Vatican City, Jan 22, 2013 / 10:43 am (CNA/EWTN News).- In a traditional ceremony marking the feast of Saint Agnes, Pope Benedict blessed a pair of lambs whose wool will be used to make palliums for the Church's new metropolitan archbishops.

On Jan. 21, the priests of Rome's Cathedral of St. John Lateran presented the Pope with the lambs in baskets with flowers.

The wool of the lambs, who were raised by the Trappists of Tre Fontane Monastery, will be used to make palliums, a vestment worn by metropolitan archbishops to signify their unity with the Church of Rome.

On the feast of Saints Peter and Paul, June 29, Pope Benedict will bestow the palliums on the men who were named metropolitan archbishops in the last year. June 29 is an important feast for the Roman Church, since the two apostles were martyred there in the first century.

The pallium is a white wool vestment, emblazoned with six black silk crosses. Metropolitan archbishops wear it on their shoulders over their chasuble. The wearing of the pallium dates back to at least the fifth century.

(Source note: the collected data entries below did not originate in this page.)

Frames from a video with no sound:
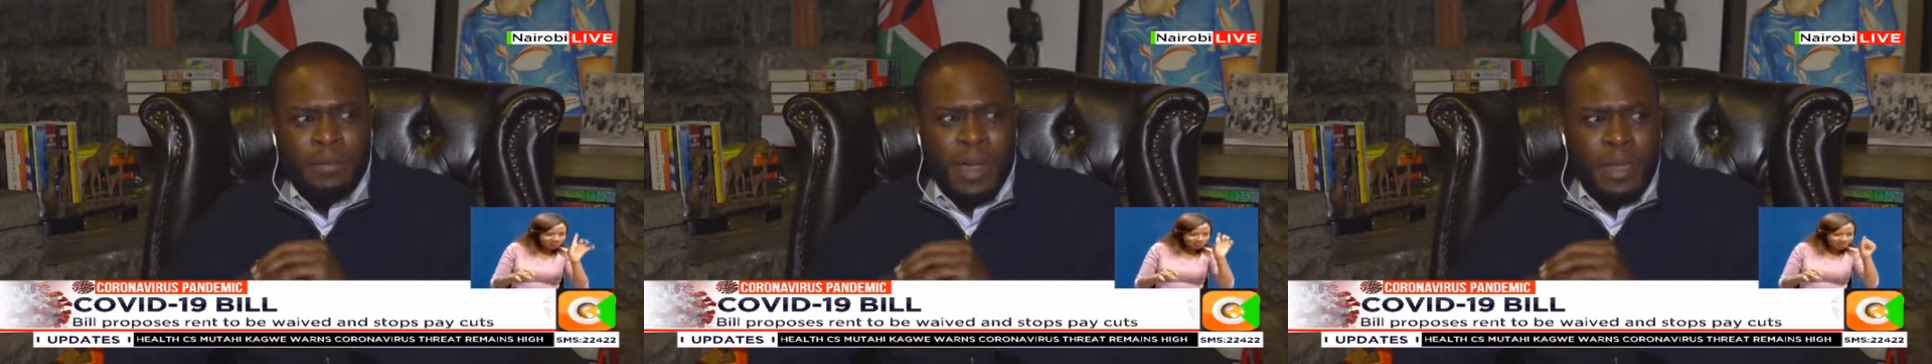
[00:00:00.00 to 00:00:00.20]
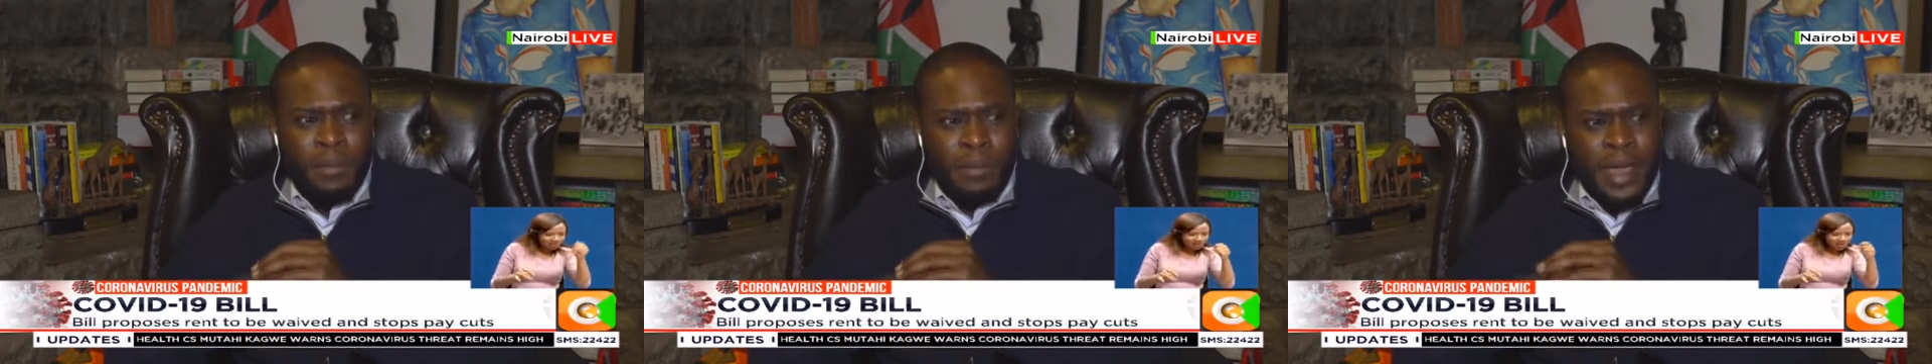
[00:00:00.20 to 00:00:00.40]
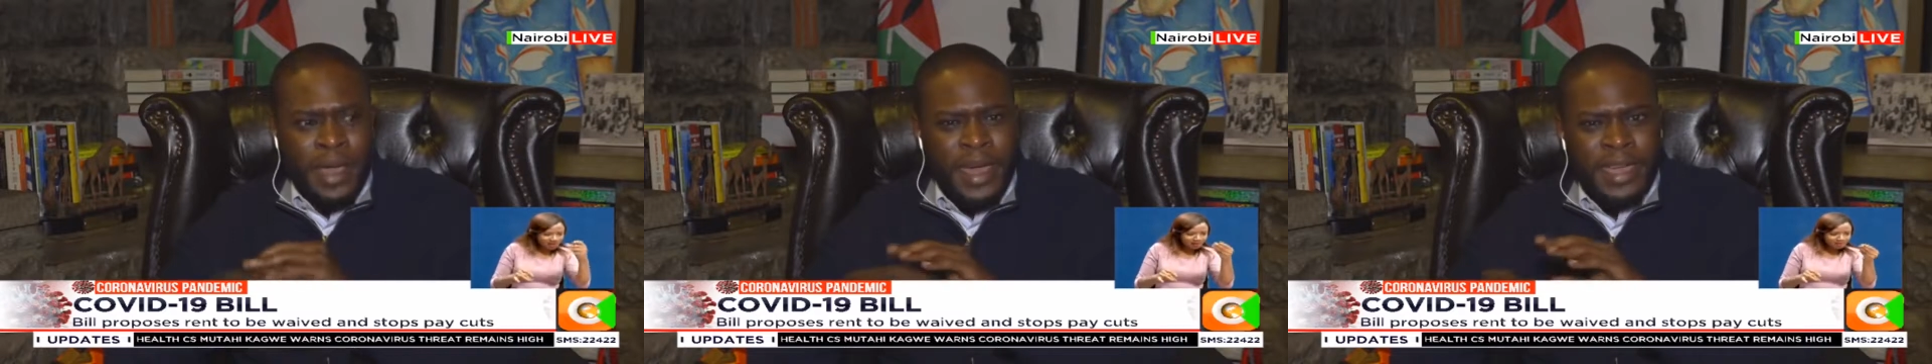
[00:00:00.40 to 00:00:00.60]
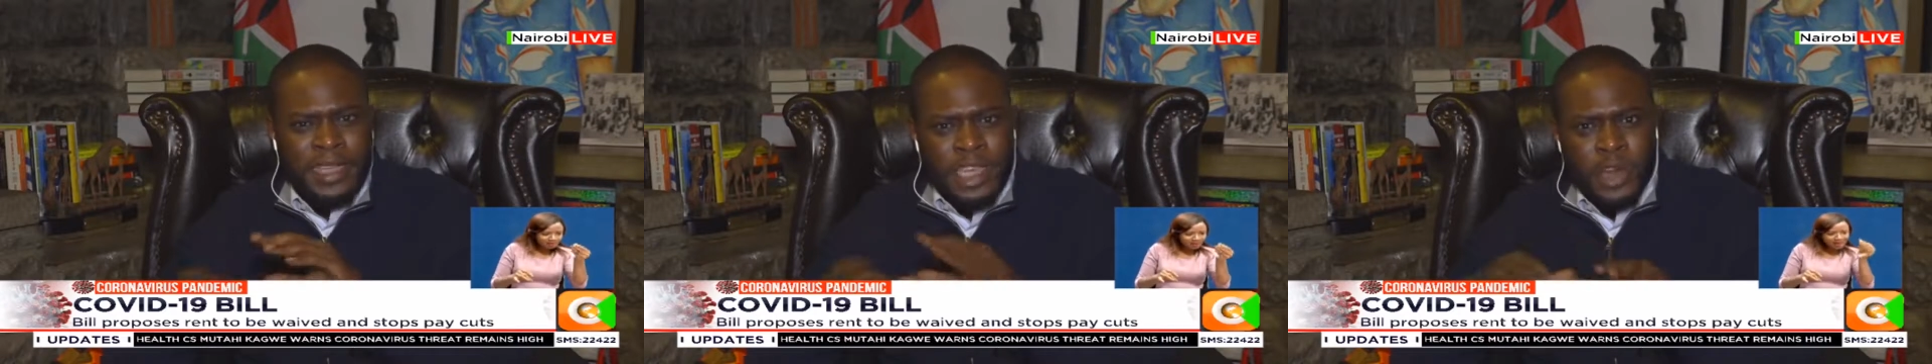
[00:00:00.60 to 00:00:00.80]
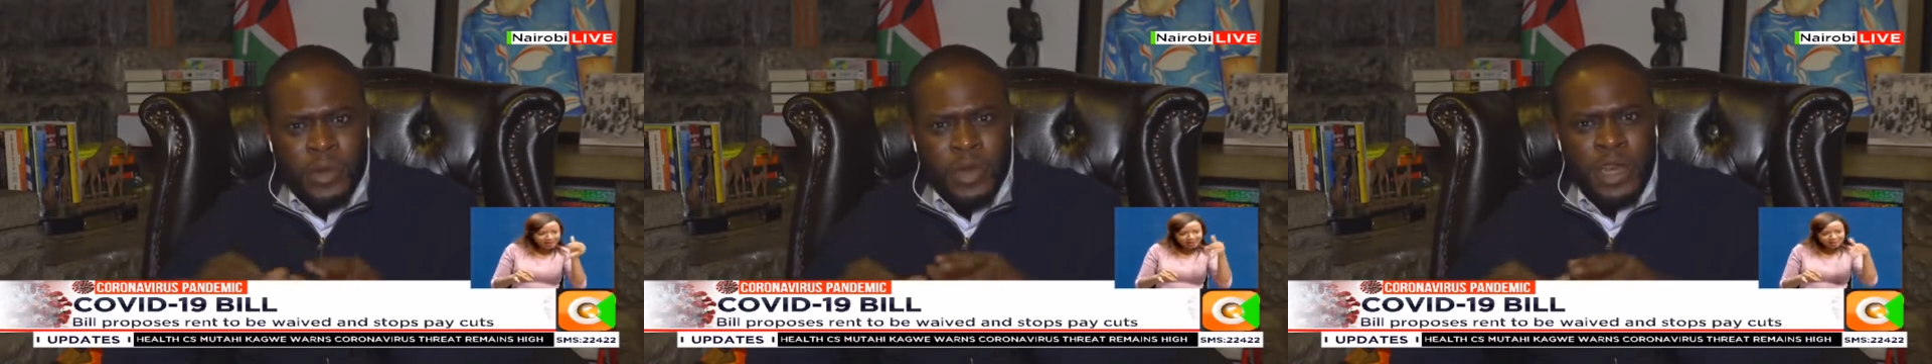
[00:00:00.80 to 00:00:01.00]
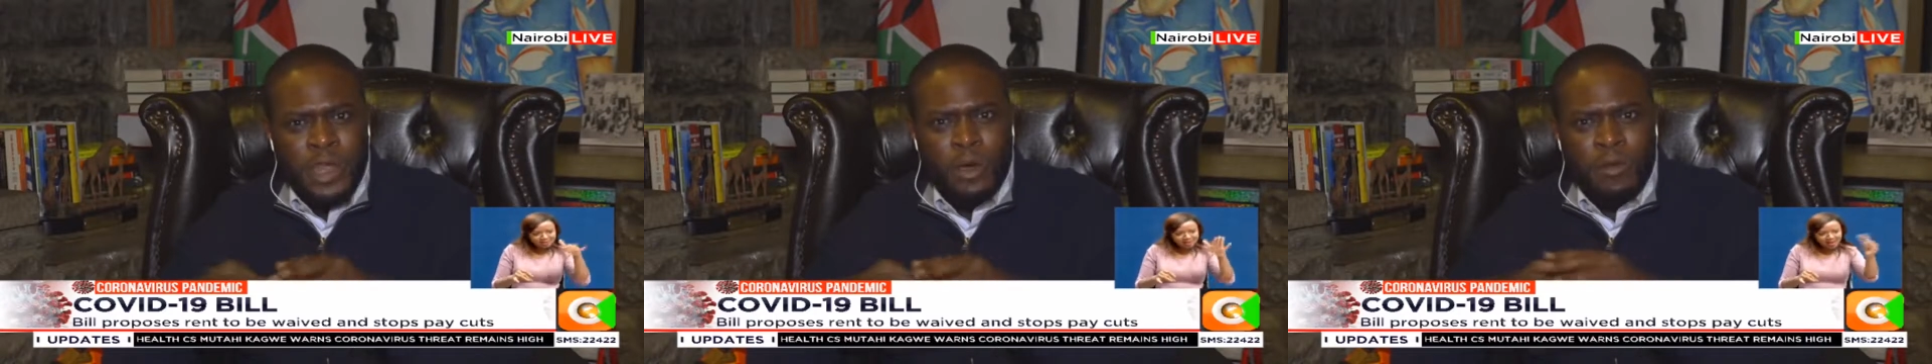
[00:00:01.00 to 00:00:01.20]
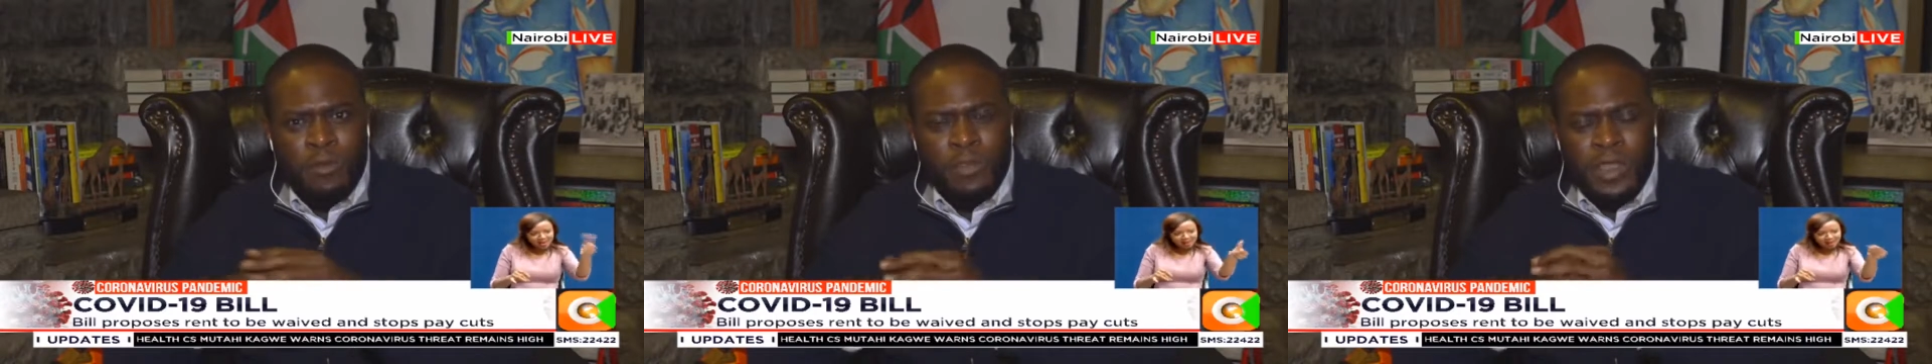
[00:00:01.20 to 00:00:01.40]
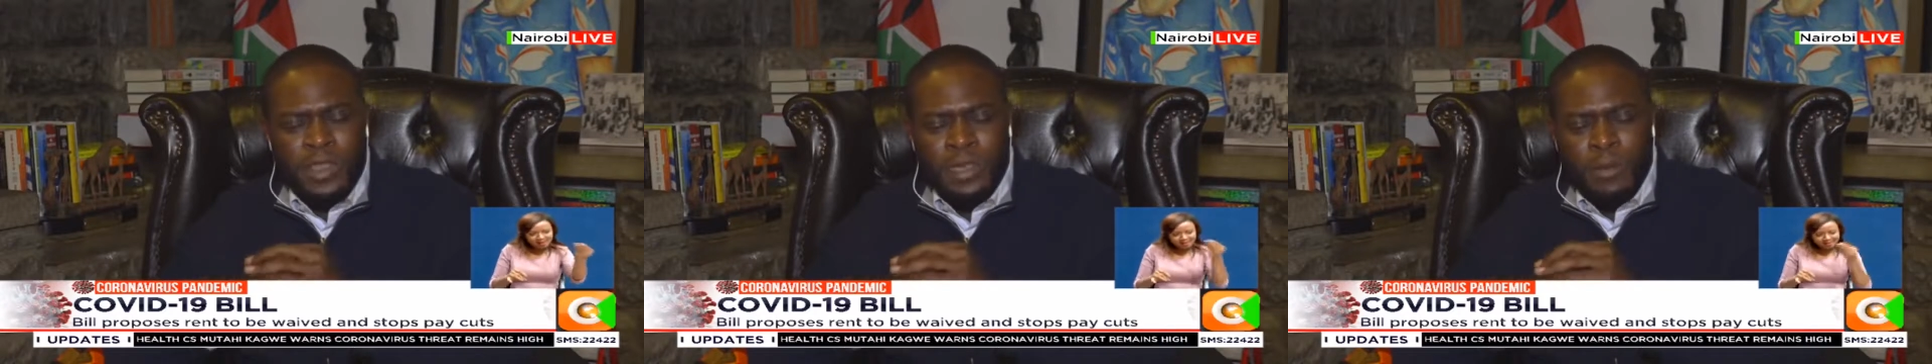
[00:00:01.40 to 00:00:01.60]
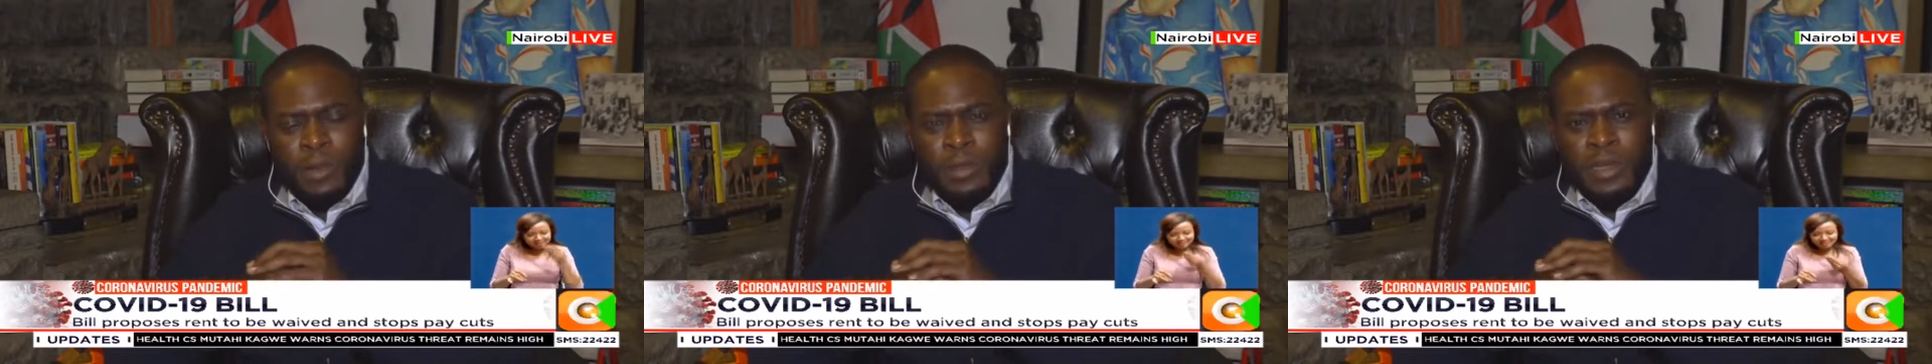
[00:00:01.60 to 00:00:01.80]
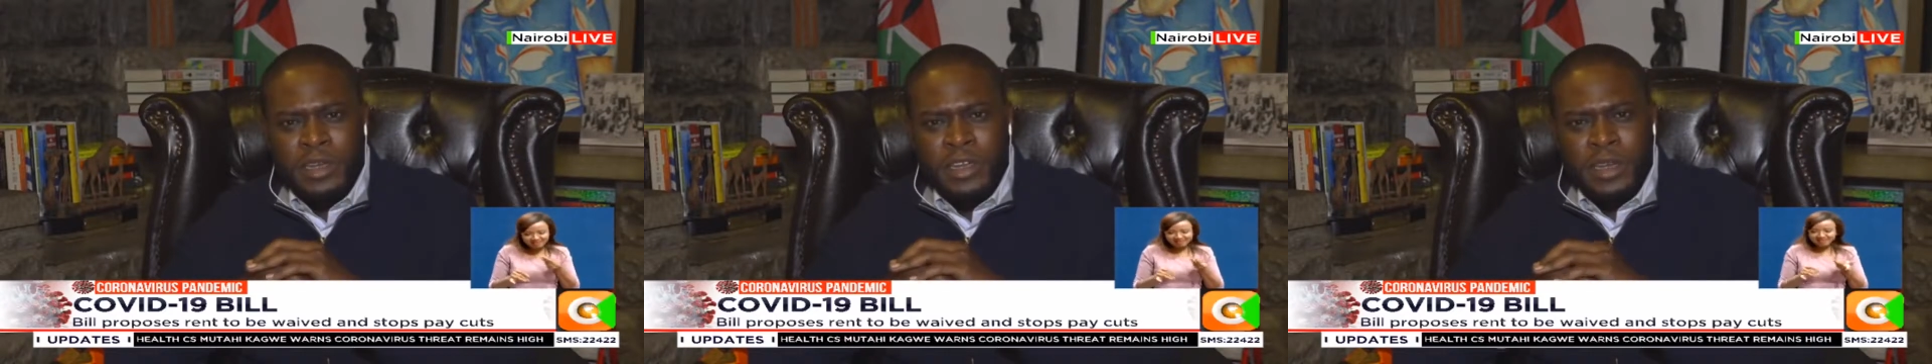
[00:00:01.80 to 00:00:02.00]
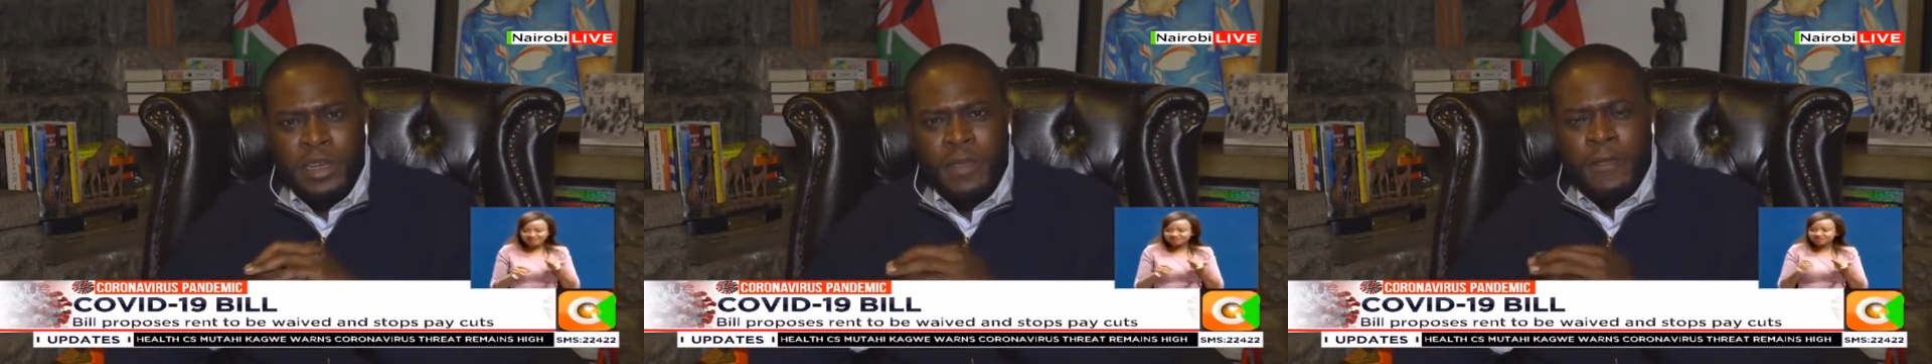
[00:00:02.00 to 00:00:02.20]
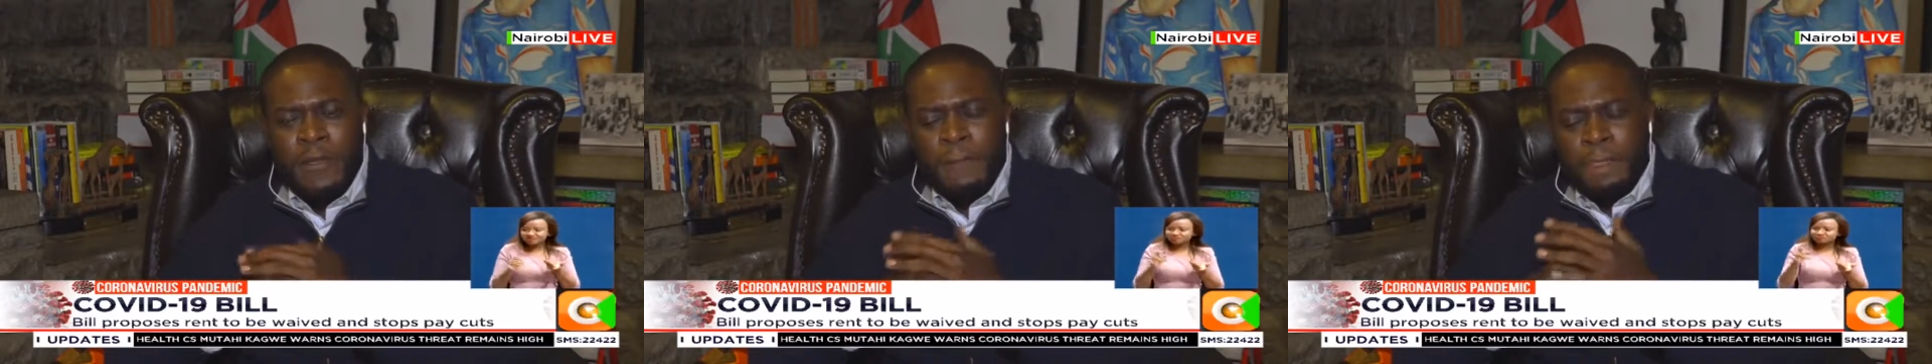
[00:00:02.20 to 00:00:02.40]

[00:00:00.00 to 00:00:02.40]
My cursory reading of the supplementary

St. Agnes, whose name means “lamb” in Latin, was a Roman virgin-martyr who at the tender age of 12 gave up her life for the sake of Christ and her consecrated virginity.

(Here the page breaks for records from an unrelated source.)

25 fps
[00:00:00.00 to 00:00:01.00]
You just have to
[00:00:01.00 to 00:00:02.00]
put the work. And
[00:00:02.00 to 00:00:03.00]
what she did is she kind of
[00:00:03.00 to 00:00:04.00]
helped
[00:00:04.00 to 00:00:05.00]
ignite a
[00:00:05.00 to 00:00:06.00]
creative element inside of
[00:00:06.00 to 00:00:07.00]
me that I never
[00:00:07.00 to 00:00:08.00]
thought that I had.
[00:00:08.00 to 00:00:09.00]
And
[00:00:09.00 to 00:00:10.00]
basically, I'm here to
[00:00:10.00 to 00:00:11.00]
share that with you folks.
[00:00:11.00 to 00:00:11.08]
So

Since she is mentioned in the Roman Canon, her association with the pallium is an important symbol of unity with the successor of Saint Peter.

One of the lambs wore a crown of white flowers in memory of St. Agnes' purity, and the other bore a red floral wreath to recall her faithful witness until death.

The lambs were presented to Pope Benedict at the Urban VIII Chapel at the Vatican's Apostolic Palace. They had been blessed earlier at the Basilica of St. Agnes Outside-the-walls, where the virgin-martyr is buried.

The lambs had been brought to a convent the day before, where they were washed and cared for in preparation for their presentation to the Pontiff.

After their presentation to Pope Benedict, the lambs were taken to the Saint Cecilia convent, where Benedictine sisters will care for them and finally shear them on Holy Thursday. Then the sisters will
weave the palliums from their soft, pure wool.

After the palliums are woven, they will be kept in an urn at St. Peter's tomb until their bestowal by the Bishop of Rome on the newly-appointed metropolitan archbishops.